- [PROBLEM REQUIREMENTS] Print the listing below verbatim, passing over each picture.

- [RECORDS FOR PROCESSING]
^^^^

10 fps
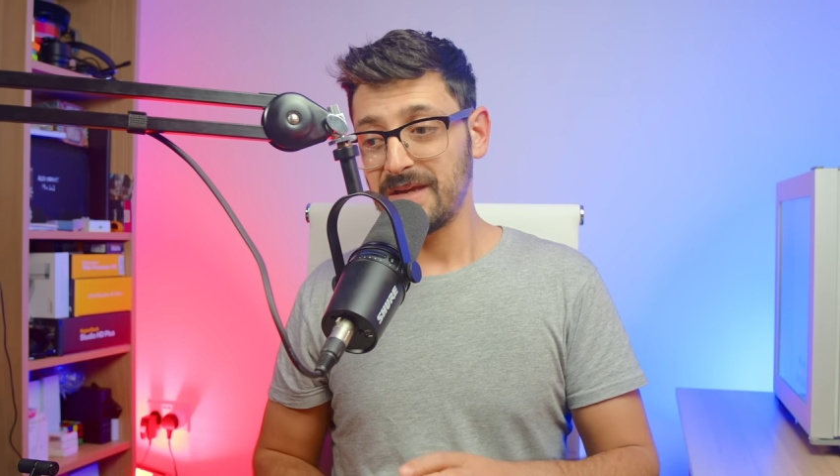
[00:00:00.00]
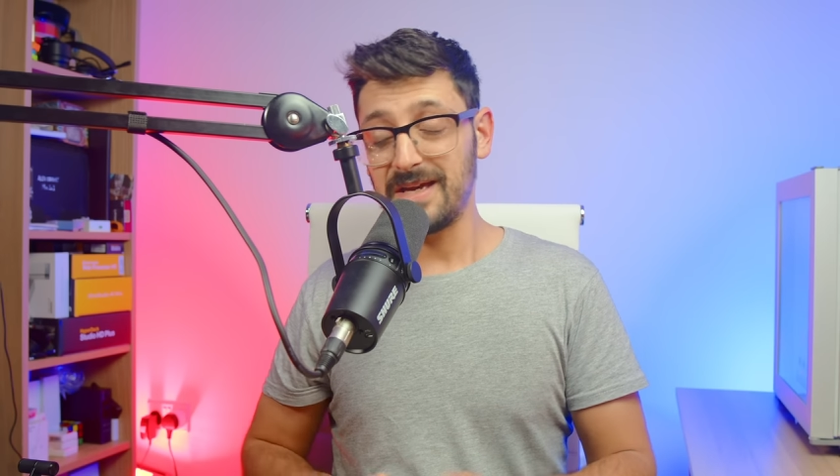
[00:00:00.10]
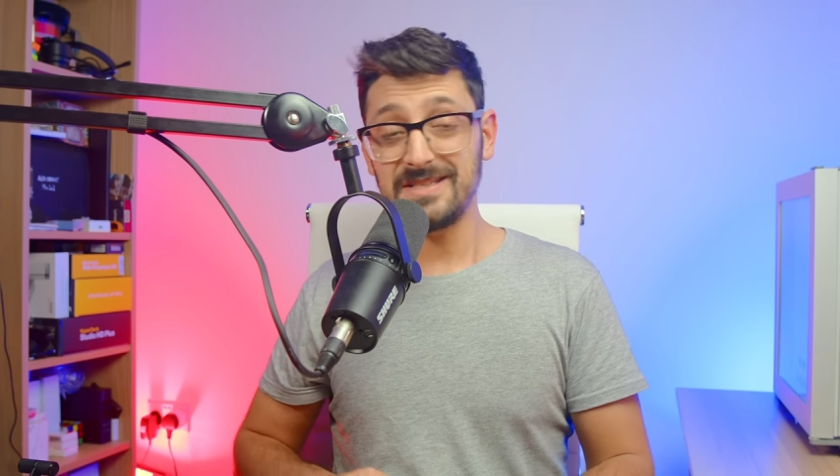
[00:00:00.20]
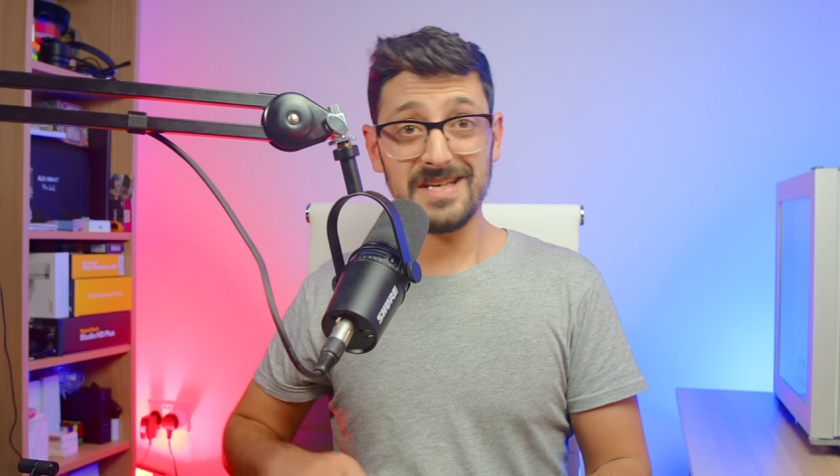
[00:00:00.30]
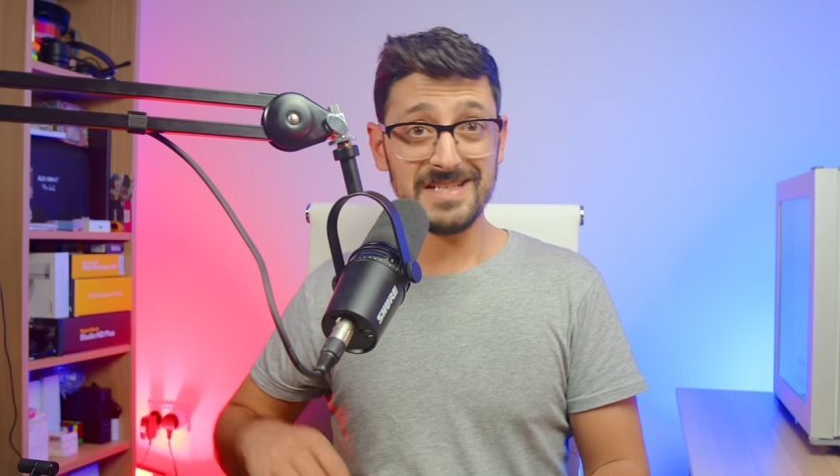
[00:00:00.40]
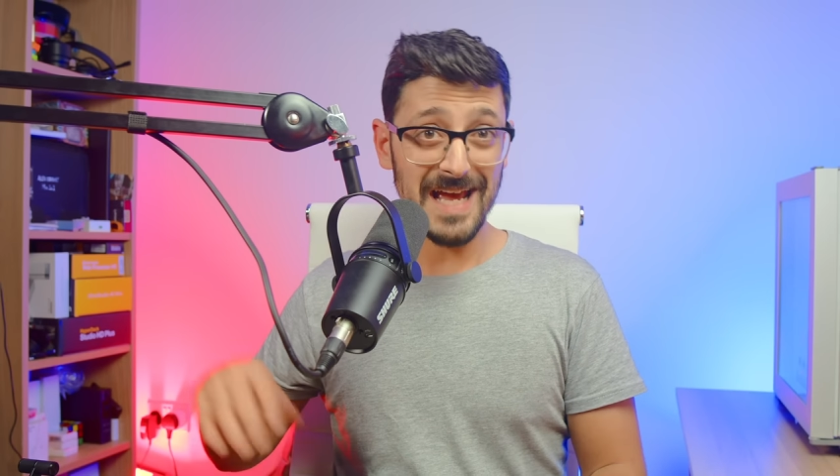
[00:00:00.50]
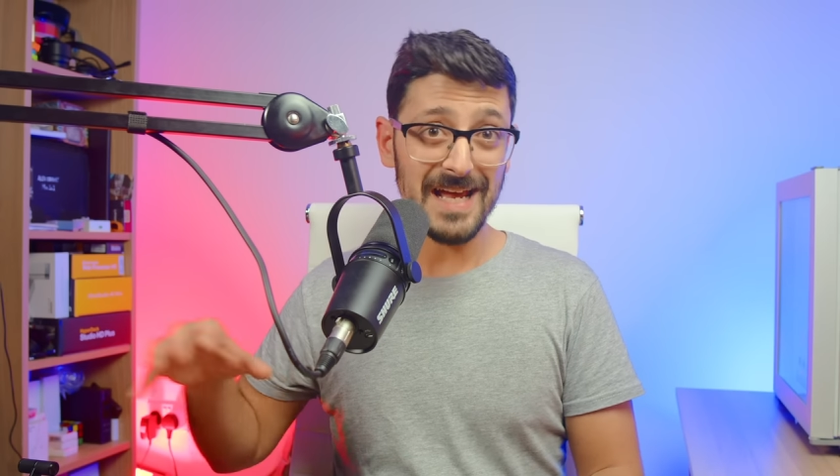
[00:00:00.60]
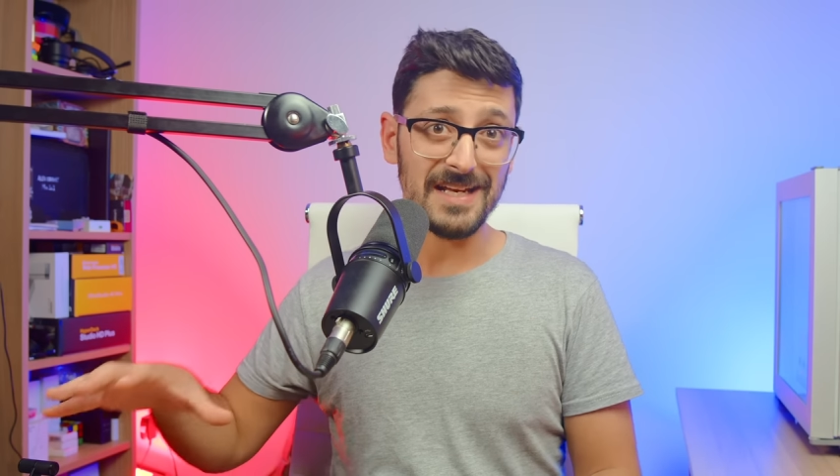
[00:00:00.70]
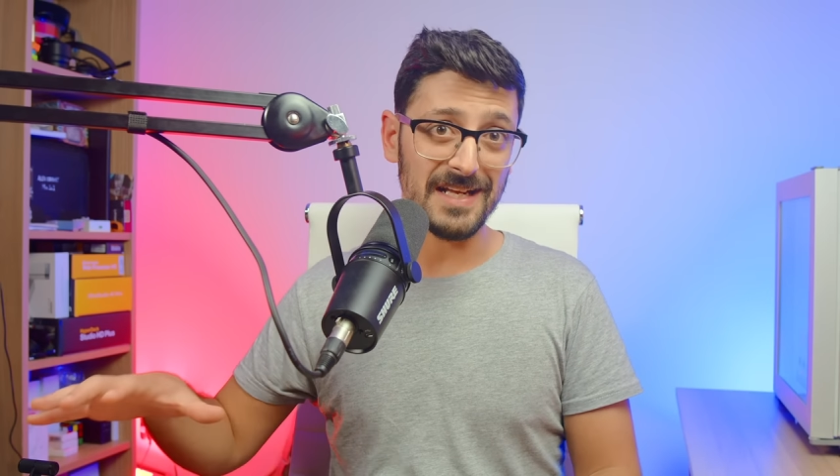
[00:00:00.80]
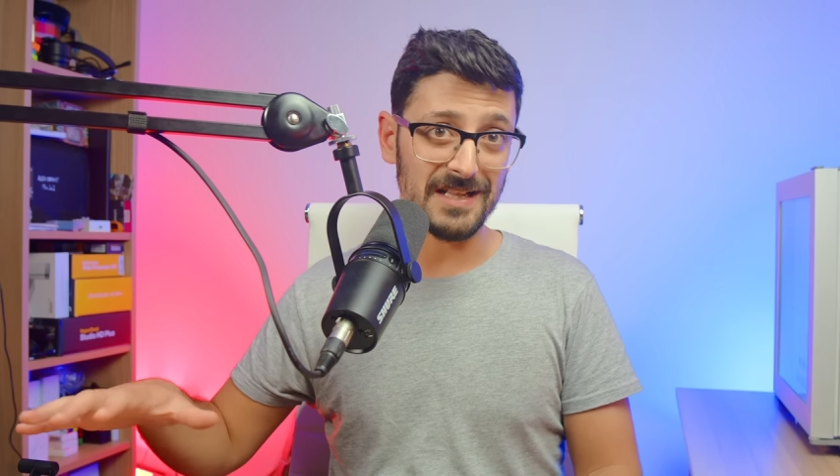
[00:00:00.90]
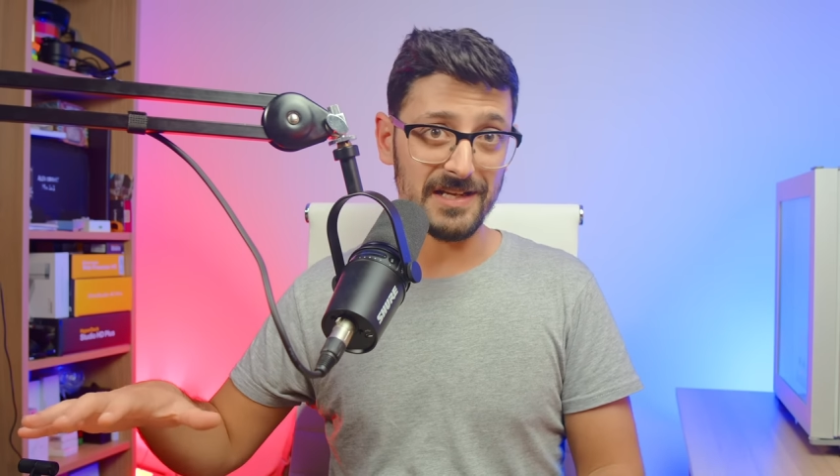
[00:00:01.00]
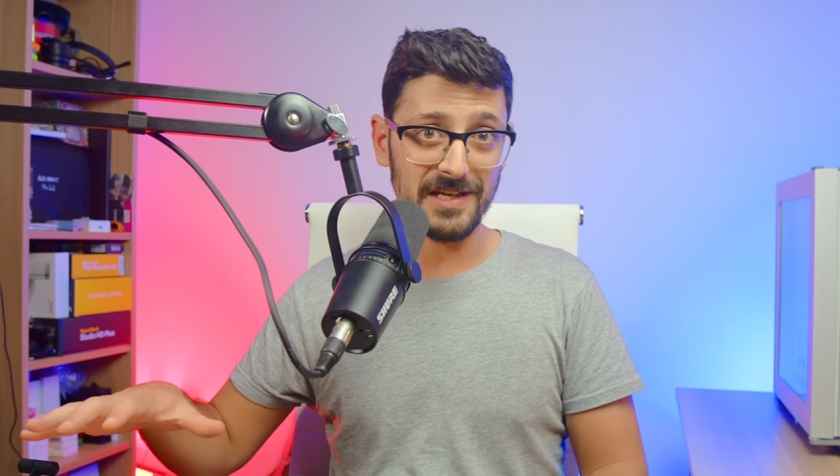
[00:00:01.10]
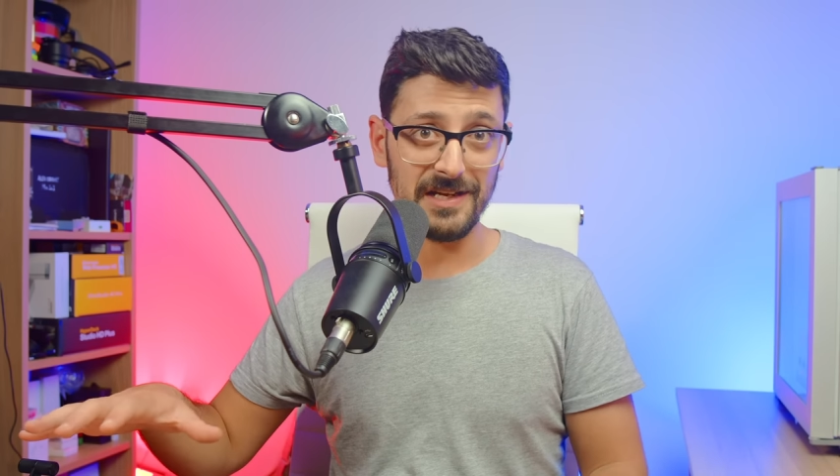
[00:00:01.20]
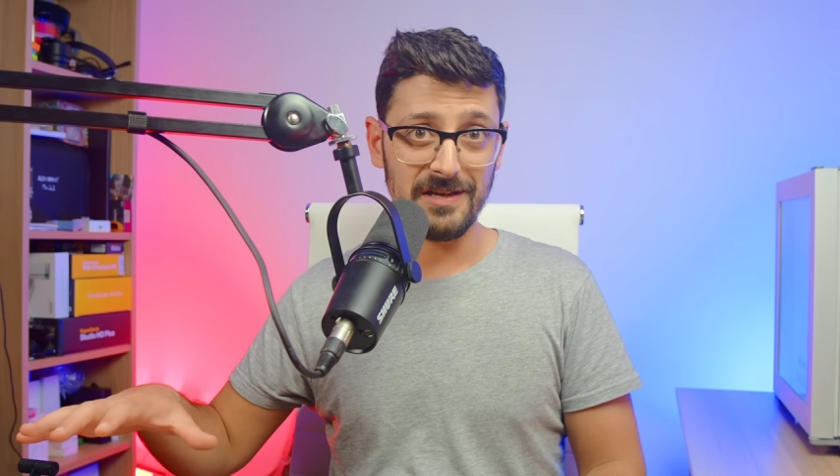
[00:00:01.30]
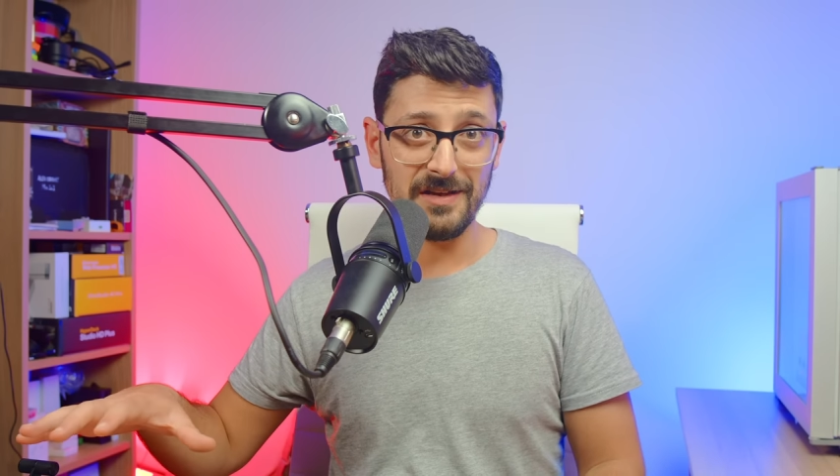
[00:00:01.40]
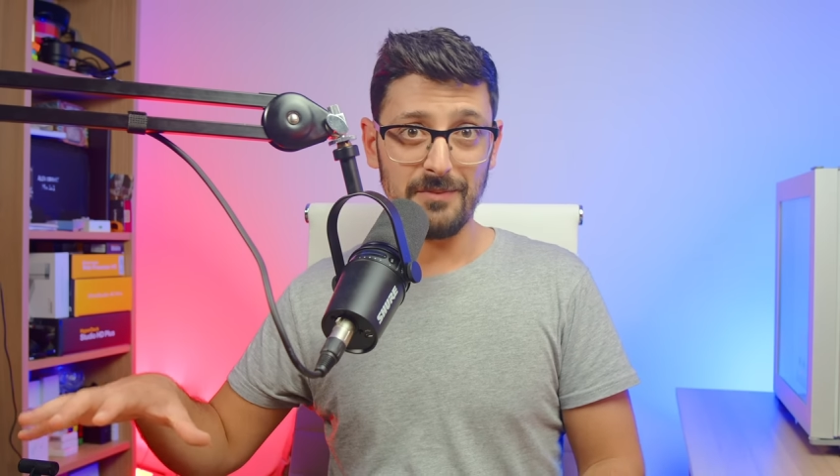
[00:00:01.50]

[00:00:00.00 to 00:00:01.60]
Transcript: is that technically,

^^^^

- [RESULT FOR THIS TASK]
10 fps
[00:00:00.00]
[00:00:00.10]
[00:00:00.20]
[00:00:00.30]
[00:00:00.40]
[00:00:00.50]
[00:00:00.60]
[00:00:00.70]
[00:00:00.80]
[00:00:00.90]
[00:00:01.00]
[00:00:01.10]
[00:00:01.20]
[00:00:01.30]
[00:00:01.40]
[00:00:01.50]

[00:00:00.00 to 00:00:01.60]
Transcript: is that technically,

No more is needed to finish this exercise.